• _ACTION ITEM_: Images should be omitted while the rest of the data is duplicated exactly.

Items from a data source:
○ ○ ○ ○ ○

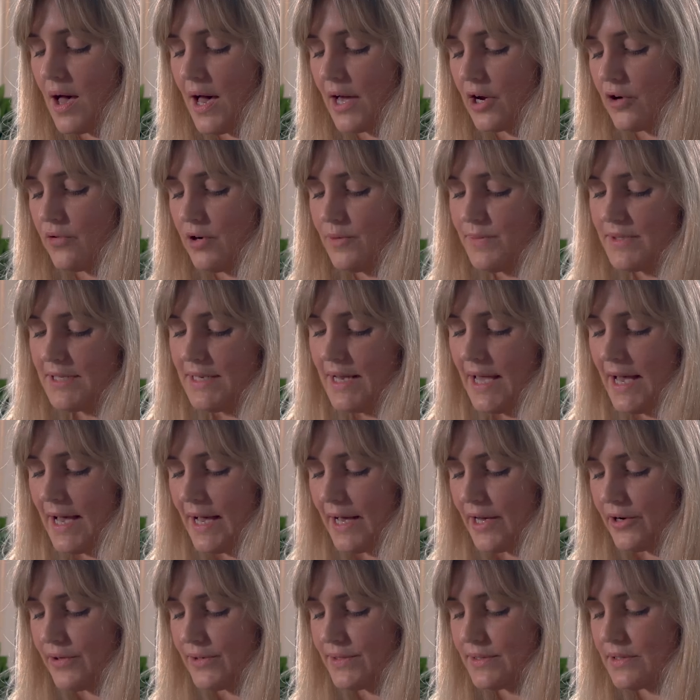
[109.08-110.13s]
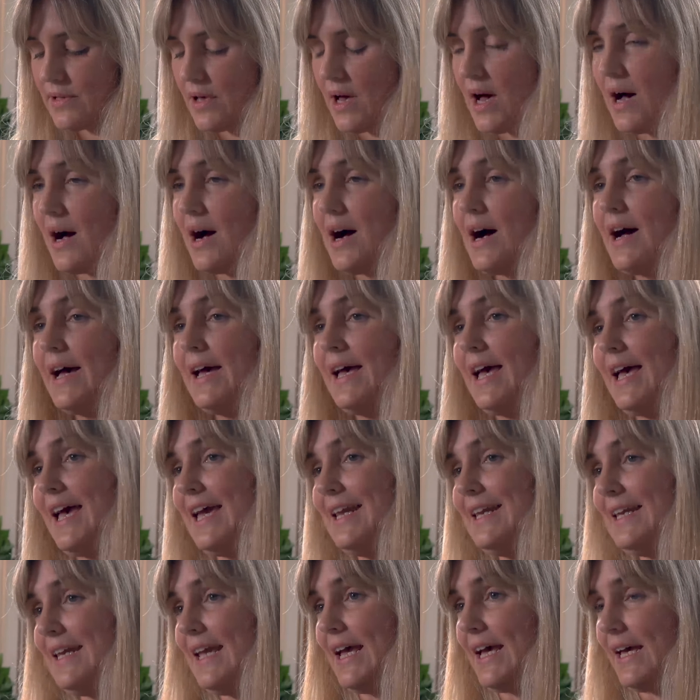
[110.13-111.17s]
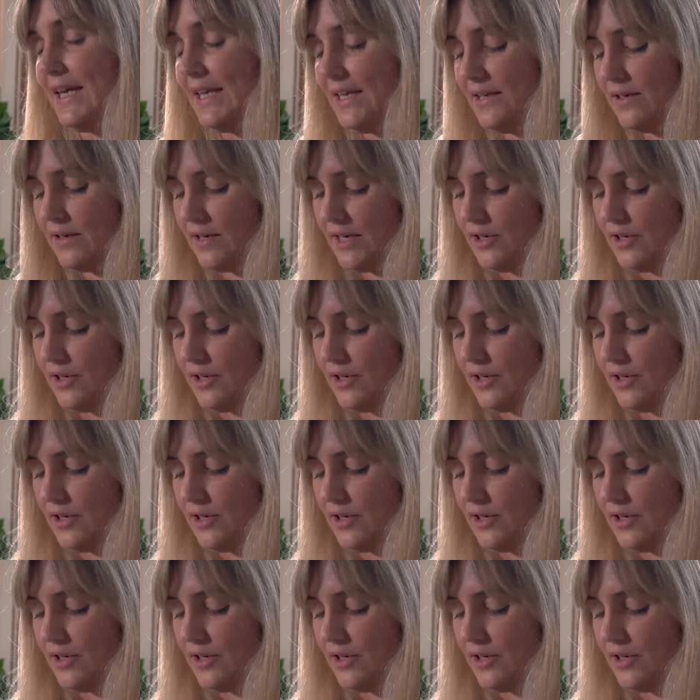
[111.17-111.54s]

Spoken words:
At Crompton House, our NEA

○ ○ ○ ○ ○

• _RESPONSE TO THE TASK_:
[109.08-110.13s]
[110.13-111.17s]
[111.17-111.54s]

Spoken words:
At Crompton House, our NEA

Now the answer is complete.